__RECORDS FOR THE EXERCISE__:
**********
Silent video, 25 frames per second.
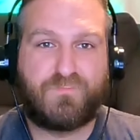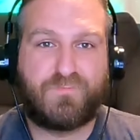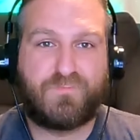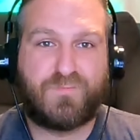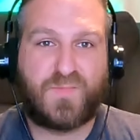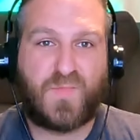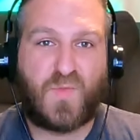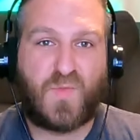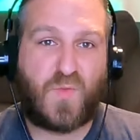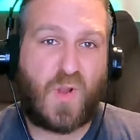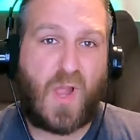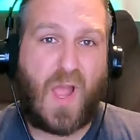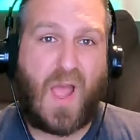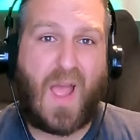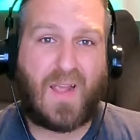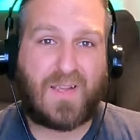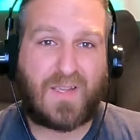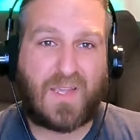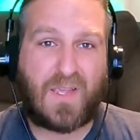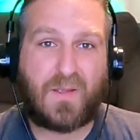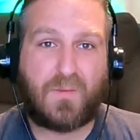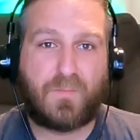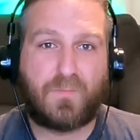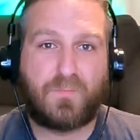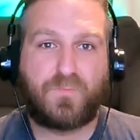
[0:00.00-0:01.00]

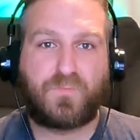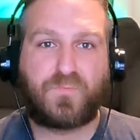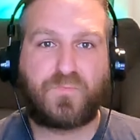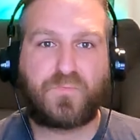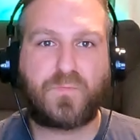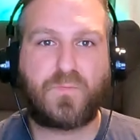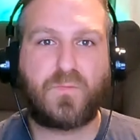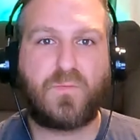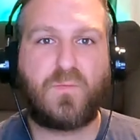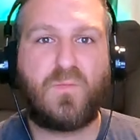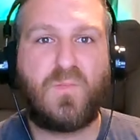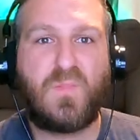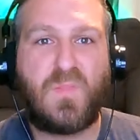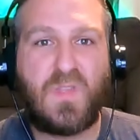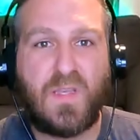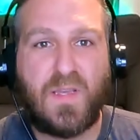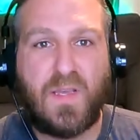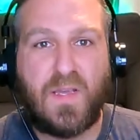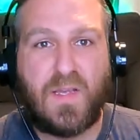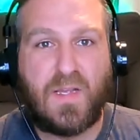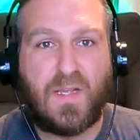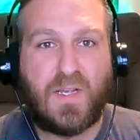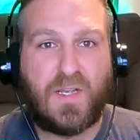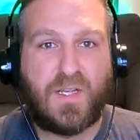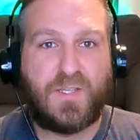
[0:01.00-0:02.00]
hacking.
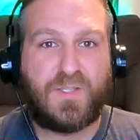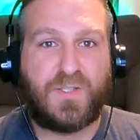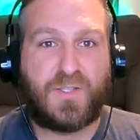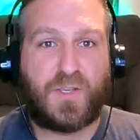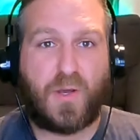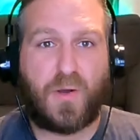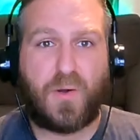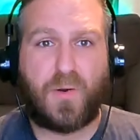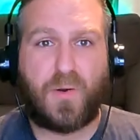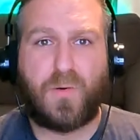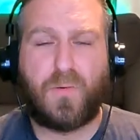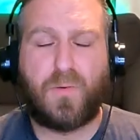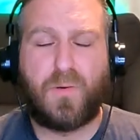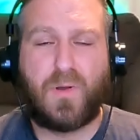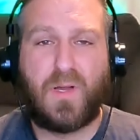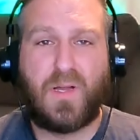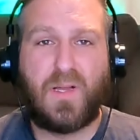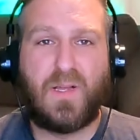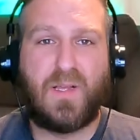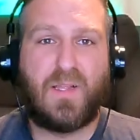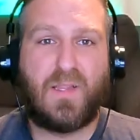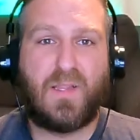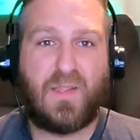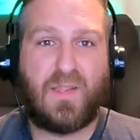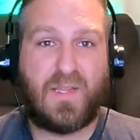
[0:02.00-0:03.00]
So
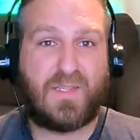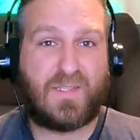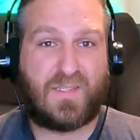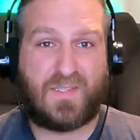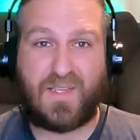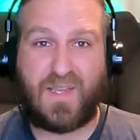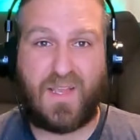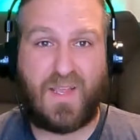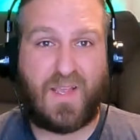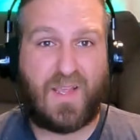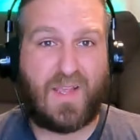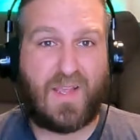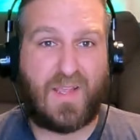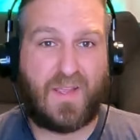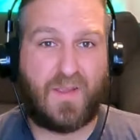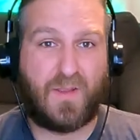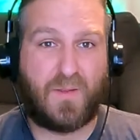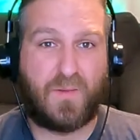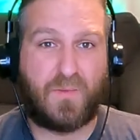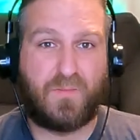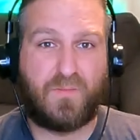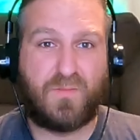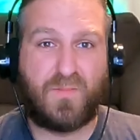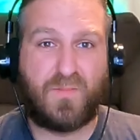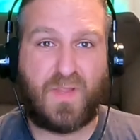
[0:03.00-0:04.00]
let's say
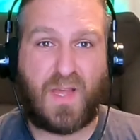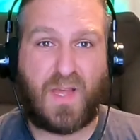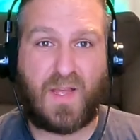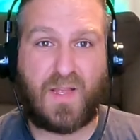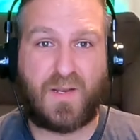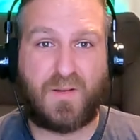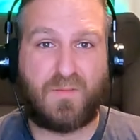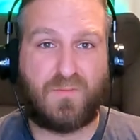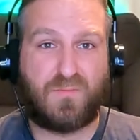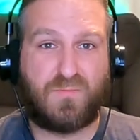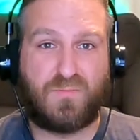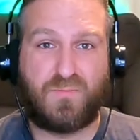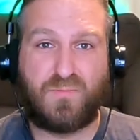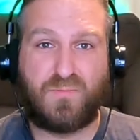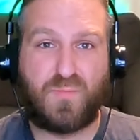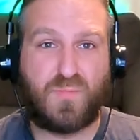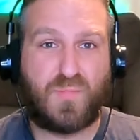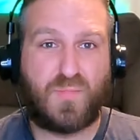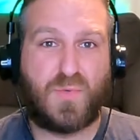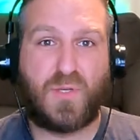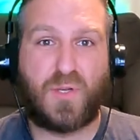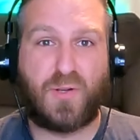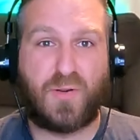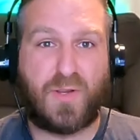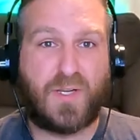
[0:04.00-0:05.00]
that
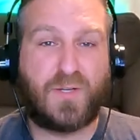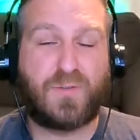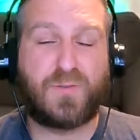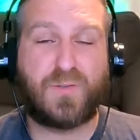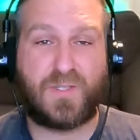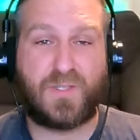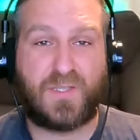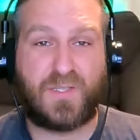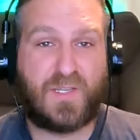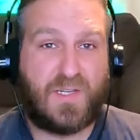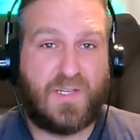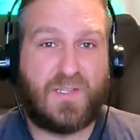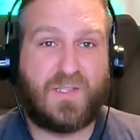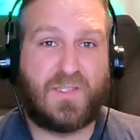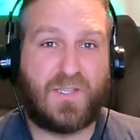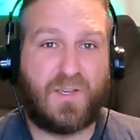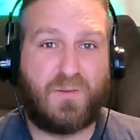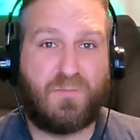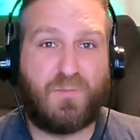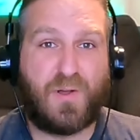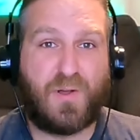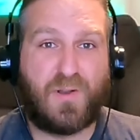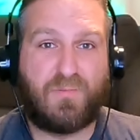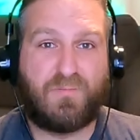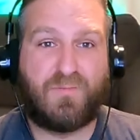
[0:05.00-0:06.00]
you're interested in
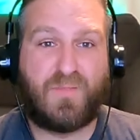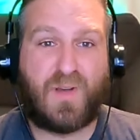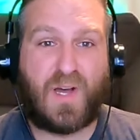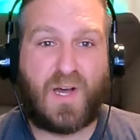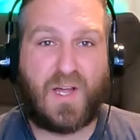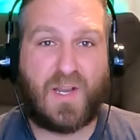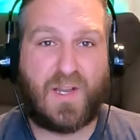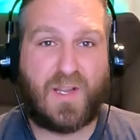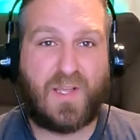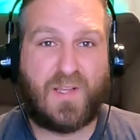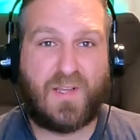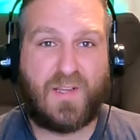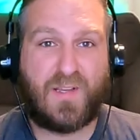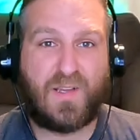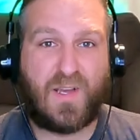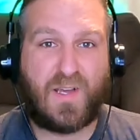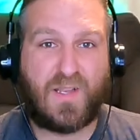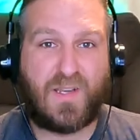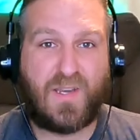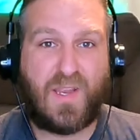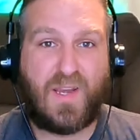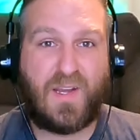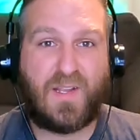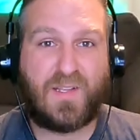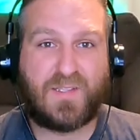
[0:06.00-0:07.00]
someone on a
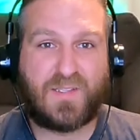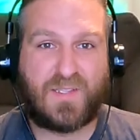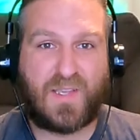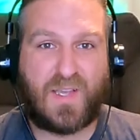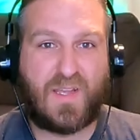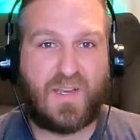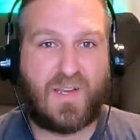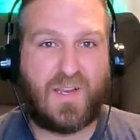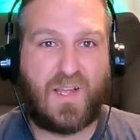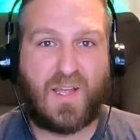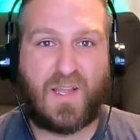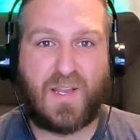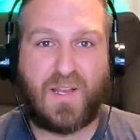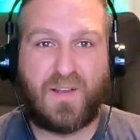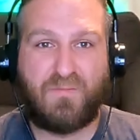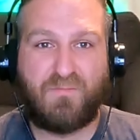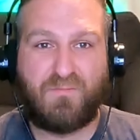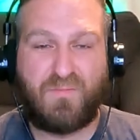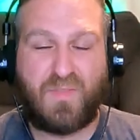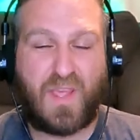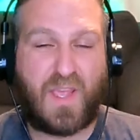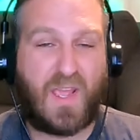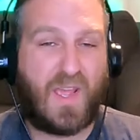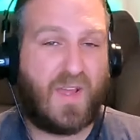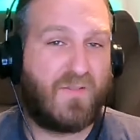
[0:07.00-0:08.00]
dating site and
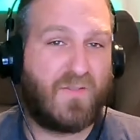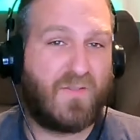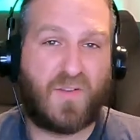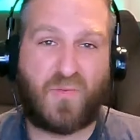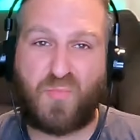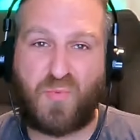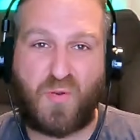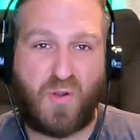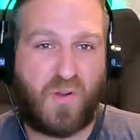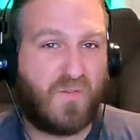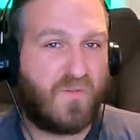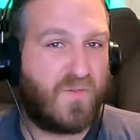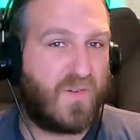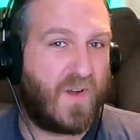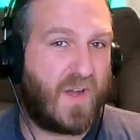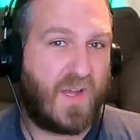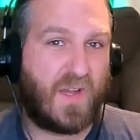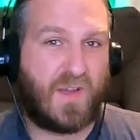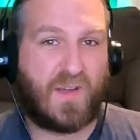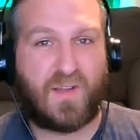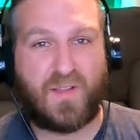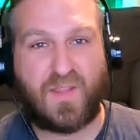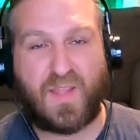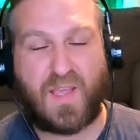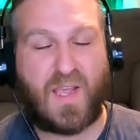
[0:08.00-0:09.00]
they have their
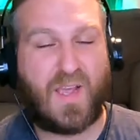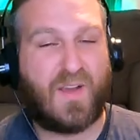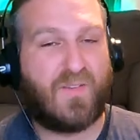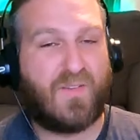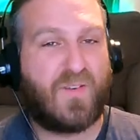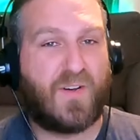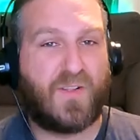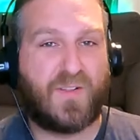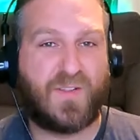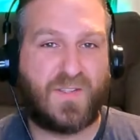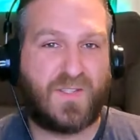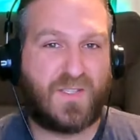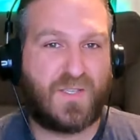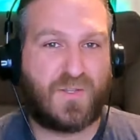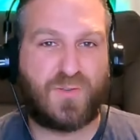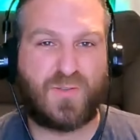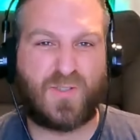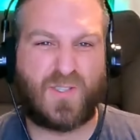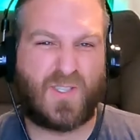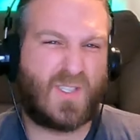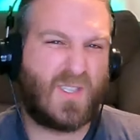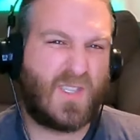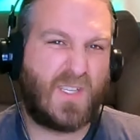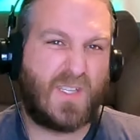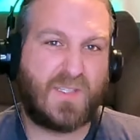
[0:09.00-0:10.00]
profile, they have all these
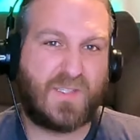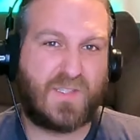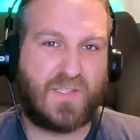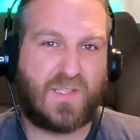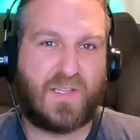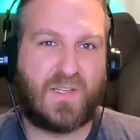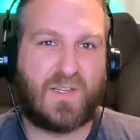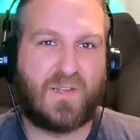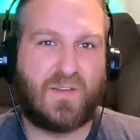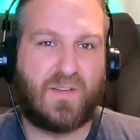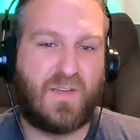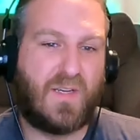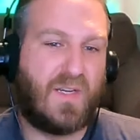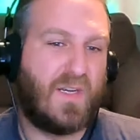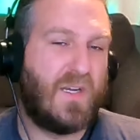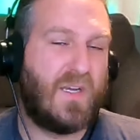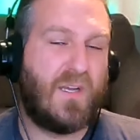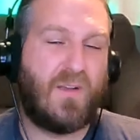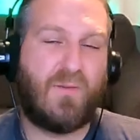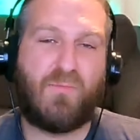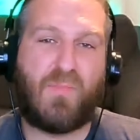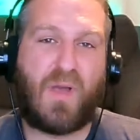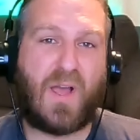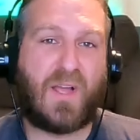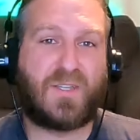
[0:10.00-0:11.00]
interests, things that
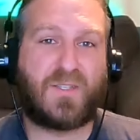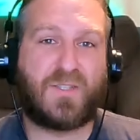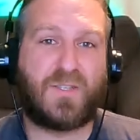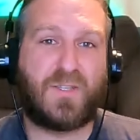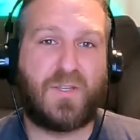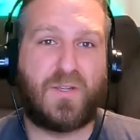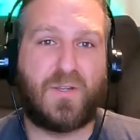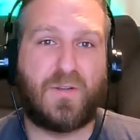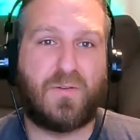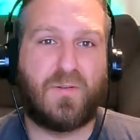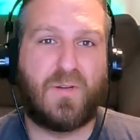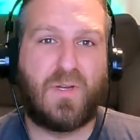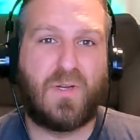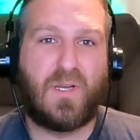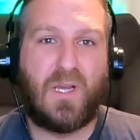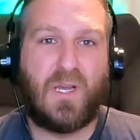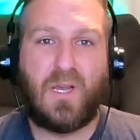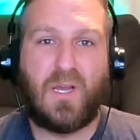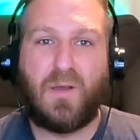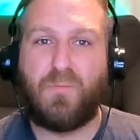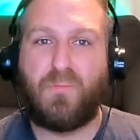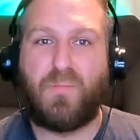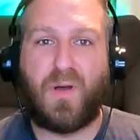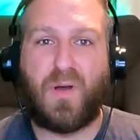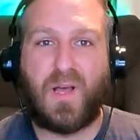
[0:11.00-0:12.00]
match you,
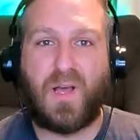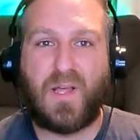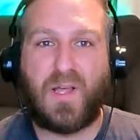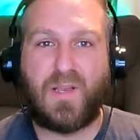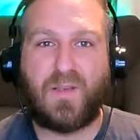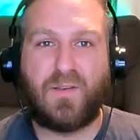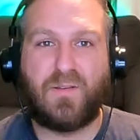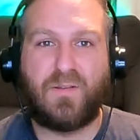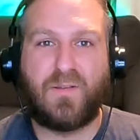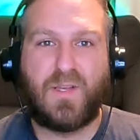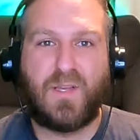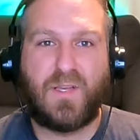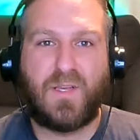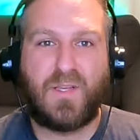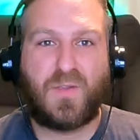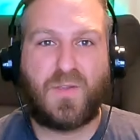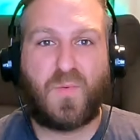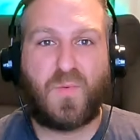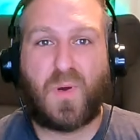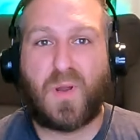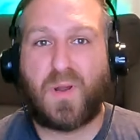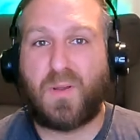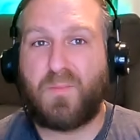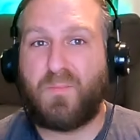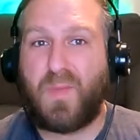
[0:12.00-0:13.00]
but you
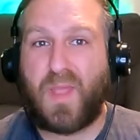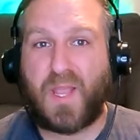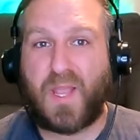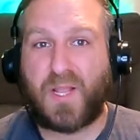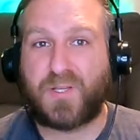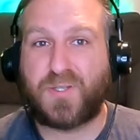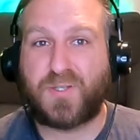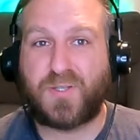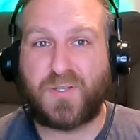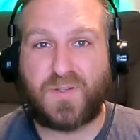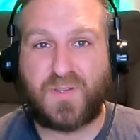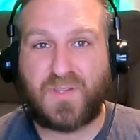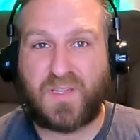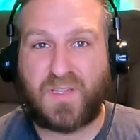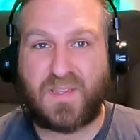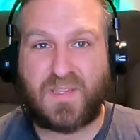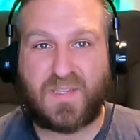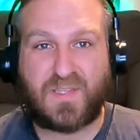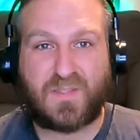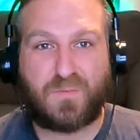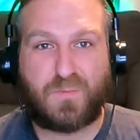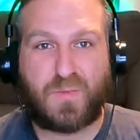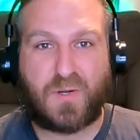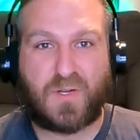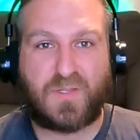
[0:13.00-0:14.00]
want to make sure that
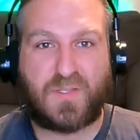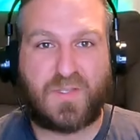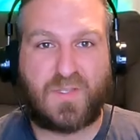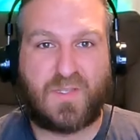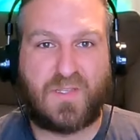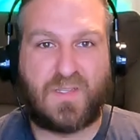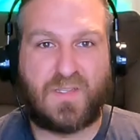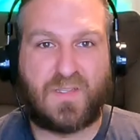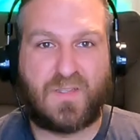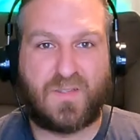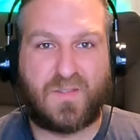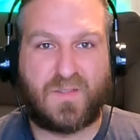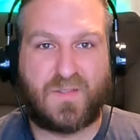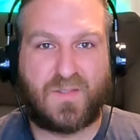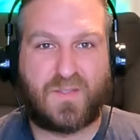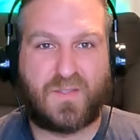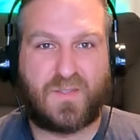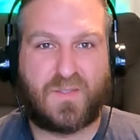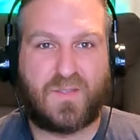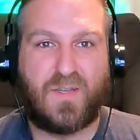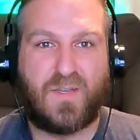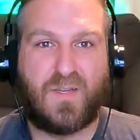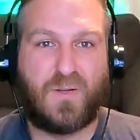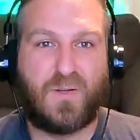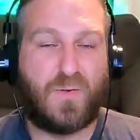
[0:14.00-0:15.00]
this person
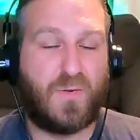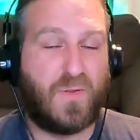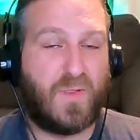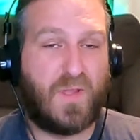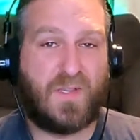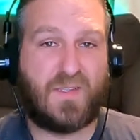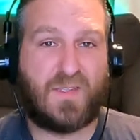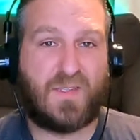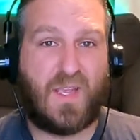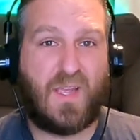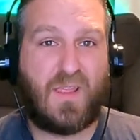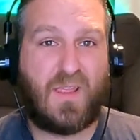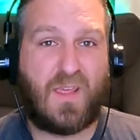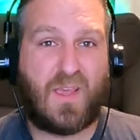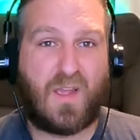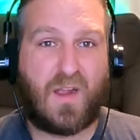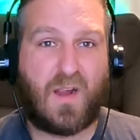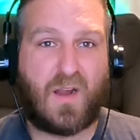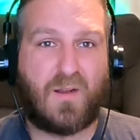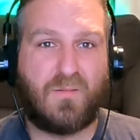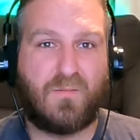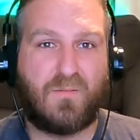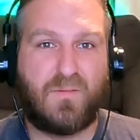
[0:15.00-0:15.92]
is who they say they are.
**********
__WORK REQUEST__:
Omit every picture, then repeat the remaining data exactly as it appears above.

__RESULT FOR THIS TASK__:
Silent video, 25 frames per second.
[0:00.00-0:01.00]

[0:01.00-0:02.00]
hacking.
[0:02.00-0:03.00]
So
[0:03.00-0:04.00]
let's say
[0:04.00-0:05.00]
that
[0:05.00-0:06.00]
you're interested in
[0:06.00-0:07.00]
someone on a
[0:07.00-0:08.00]
dating site and
[0:08.00-0:09.00]
they have their
[0:09.00-0:10.00]
profile, they have all these
[0:10.00-0:11.00]
interests, things that
[0:11.00-0:12.00]
match you,
[0:12.00-0:13.00]
but you
[0:13.00-0:14.00]
want to make sure that
[0:14.00-0:15.00]
this person
[0:15.00-0:15.92]
is who they say they are.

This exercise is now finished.